Work required
A verbatim copy of the listing is what is needed, minus any pictures.

The input
┄┄┄┄┄┄┄┄┄┄┄┄┄┄┄┄┄┄┄┄

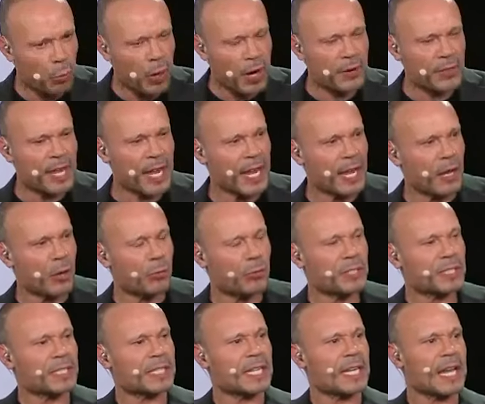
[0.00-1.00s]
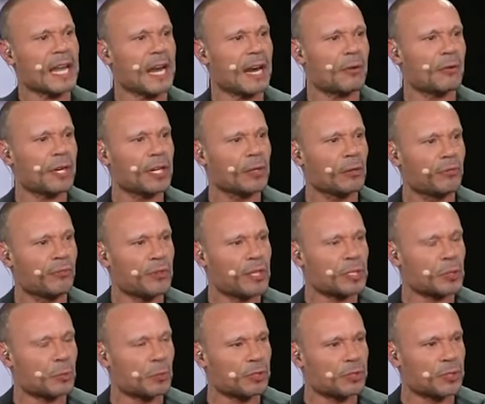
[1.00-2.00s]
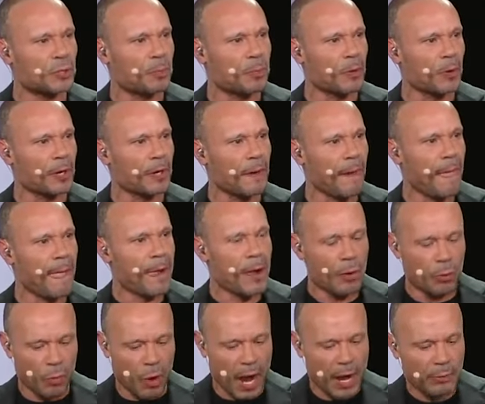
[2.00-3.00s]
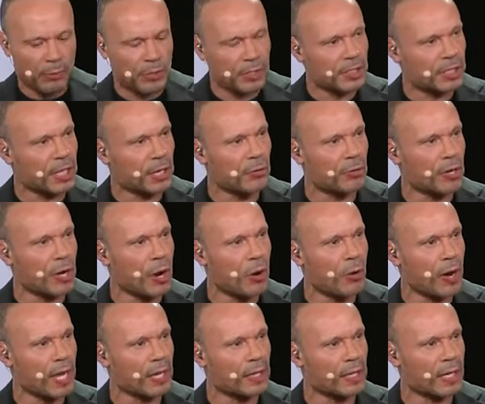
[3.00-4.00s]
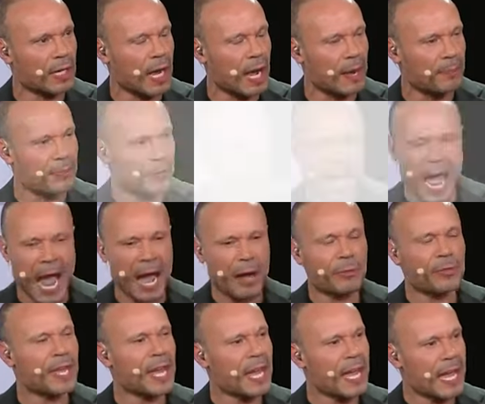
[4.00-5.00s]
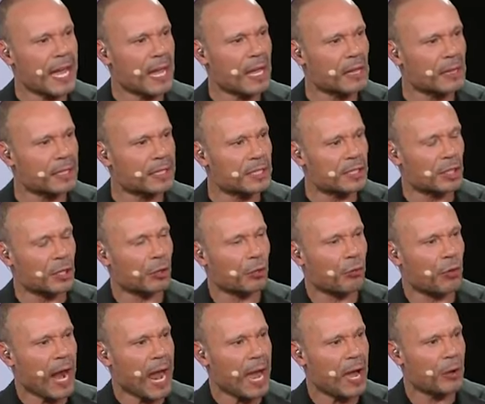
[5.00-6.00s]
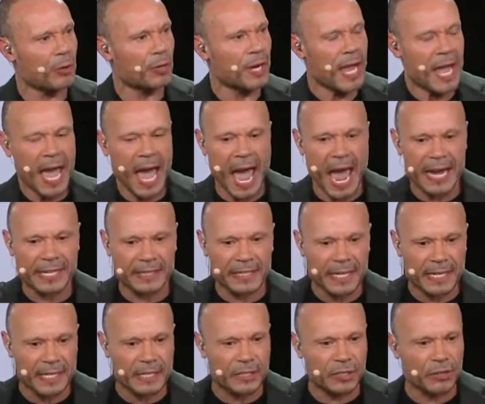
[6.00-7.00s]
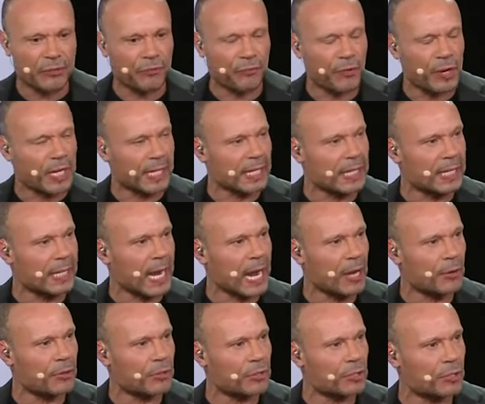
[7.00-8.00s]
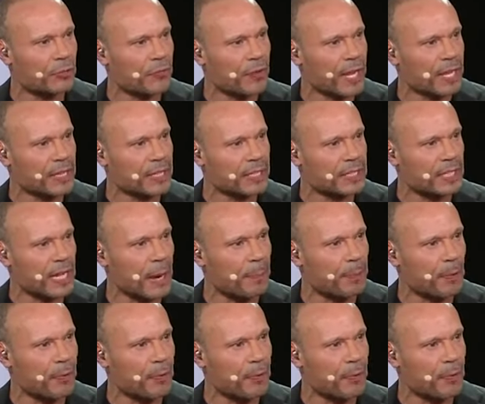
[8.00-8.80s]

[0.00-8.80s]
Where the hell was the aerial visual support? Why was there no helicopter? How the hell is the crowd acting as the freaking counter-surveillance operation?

┄┄┄┄┄┄┄┄┄┄┄┄┄┄┄┄┄┄┄┄

Answer to the problem
[0.00-1.00s]
[1.00-2.00s]
[2.00-3.00s]
[3.00-4.00s]
[4.00-5.00s]
[5.00-6.00s]
[6.00-7.00s]
[7.00-8.00s]
[8.00-8.80s]

[0.00-8.80s]
Where the hell was the aerial visual support? Why was there no helicopter? How the hell is the crowd acting as the freaking counter-surveillance operation?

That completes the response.